The last time I saw Dennis was at a music festival in my home town of Rotterdam, in the summer of 2005. I was doing some promotional work for the bar I was working in at the time when, walking out of one of the toilets, I heard a familiar voice saying ‘Hey, Len!!’ . I turned around to find Dennis waddling across the footpath, clutching 3 pints of lager. He put 2 of them down to shake my hand, and we exchanged general pleasantries about work, where we were living now and what had been happening in our lives. As it turned out, Dennis had enlisted in the army and had just come back from a mission in some ridiculously dangerous part of the world like Chad or Iraq or something like that. When I asked him what the best thing about being in the army was, he told me, without blinking an eye, that the dope they smoked in some warzones was the best he had ever had, anywhere, and that he was allowed to shoot at people. The downside, he continued, was that soldiers were only allowed 2 beers a day, so as to keep them sharp and attentive. When I asked him where his friends were, he didn’t seem to understand, until I nodded to the 2 full pints standing at his feet. He smiled and told me that they were all for him, because he wouldn’t want to get stuck without a drink.
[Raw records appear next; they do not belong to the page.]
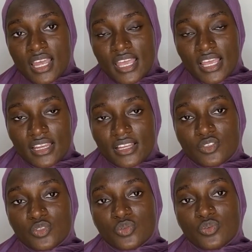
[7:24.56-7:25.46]

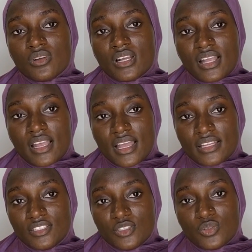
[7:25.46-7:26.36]

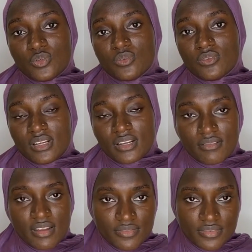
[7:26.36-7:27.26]

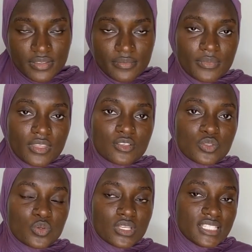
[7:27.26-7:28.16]
electrocardiography.
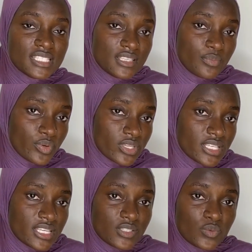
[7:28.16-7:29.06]
So it is a
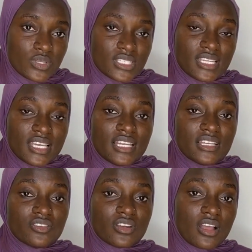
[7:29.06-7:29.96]
process in which the
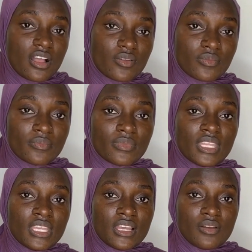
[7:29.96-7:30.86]
electrical
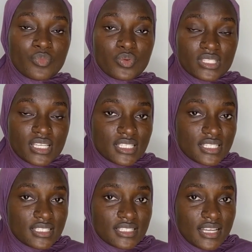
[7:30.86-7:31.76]
processes
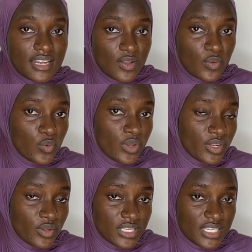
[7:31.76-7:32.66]
that are going
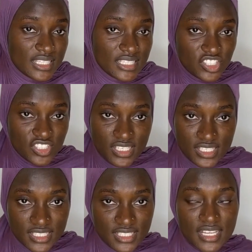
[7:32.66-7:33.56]
on in the
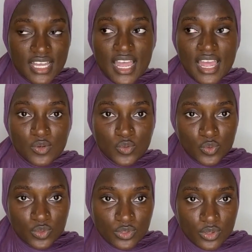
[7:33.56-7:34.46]
chest are
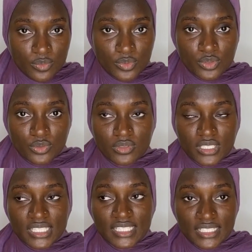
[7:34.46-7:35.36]
looked up to
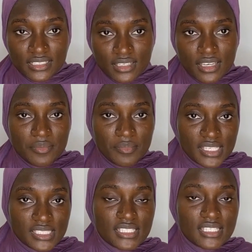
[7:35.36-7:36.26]
in a
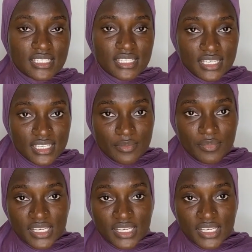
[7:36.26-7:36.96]
machine, in an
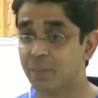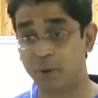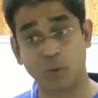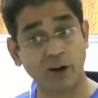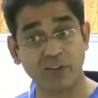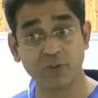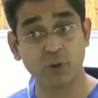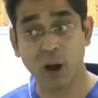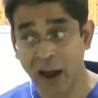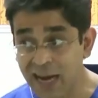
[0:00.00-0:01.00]
But what if
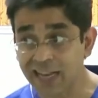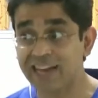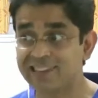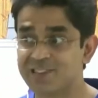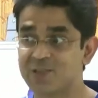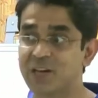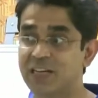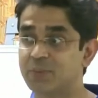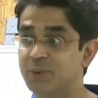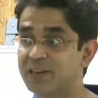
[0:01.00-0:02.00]
you had access to
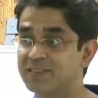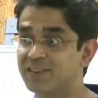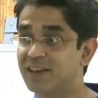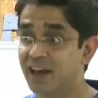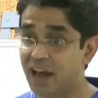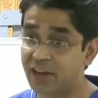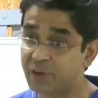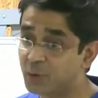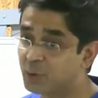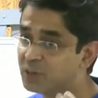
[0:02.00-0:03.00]
that space and
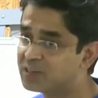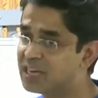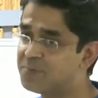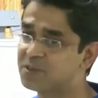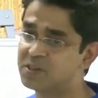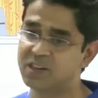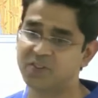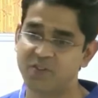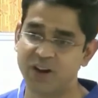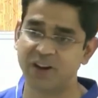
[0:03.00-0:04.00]
you could do the same surgery
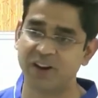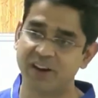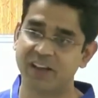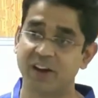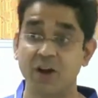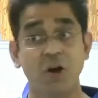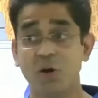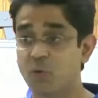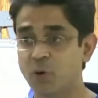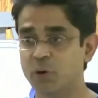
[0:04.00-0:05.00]
for ventral hernia?
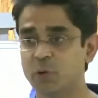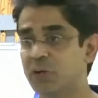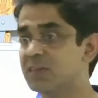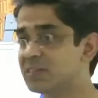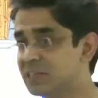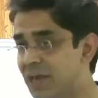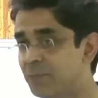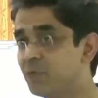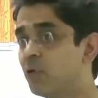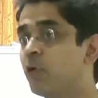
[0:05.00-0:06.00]
Won't you do the
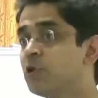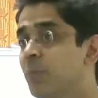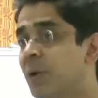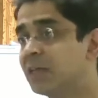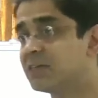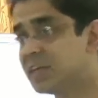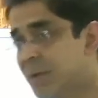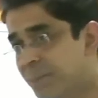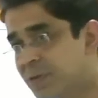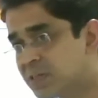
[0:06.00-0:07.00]
same, won't you apply the
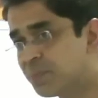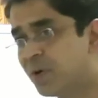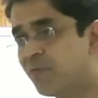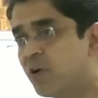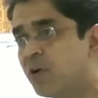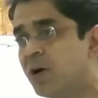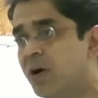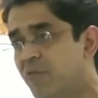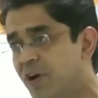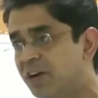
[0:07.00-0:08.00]
same principle for
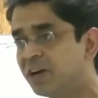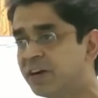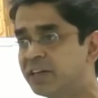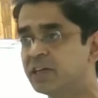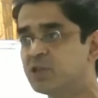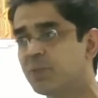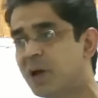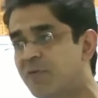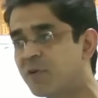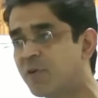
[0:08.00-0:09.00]
ventral hernia that you
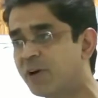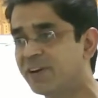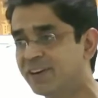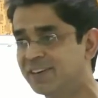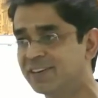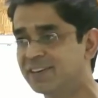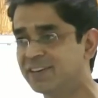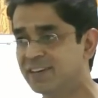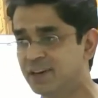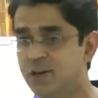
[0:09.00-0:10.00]
apply for groin hernia?
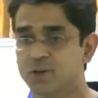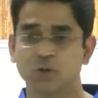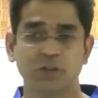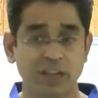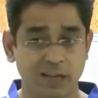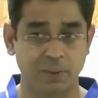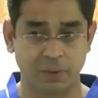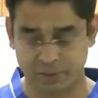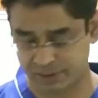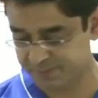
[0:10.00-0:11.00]
So think
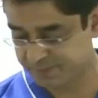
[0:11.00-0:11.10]
about it.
I guess he still upheld his old ‘better safe than sorry’ motto after all those years.

I sometimes wonder what has become of Dennis. I like to imagine him in some high rank uniform, with a chest full of medals for bravery, but then again, I can’t really see that, just as I can’t imagine myself in a three piece suit as a corporate executive, and I think that Dennis will be just as happy to be a regular soldier, smoking excellent dope and taking pot shots at the enemy.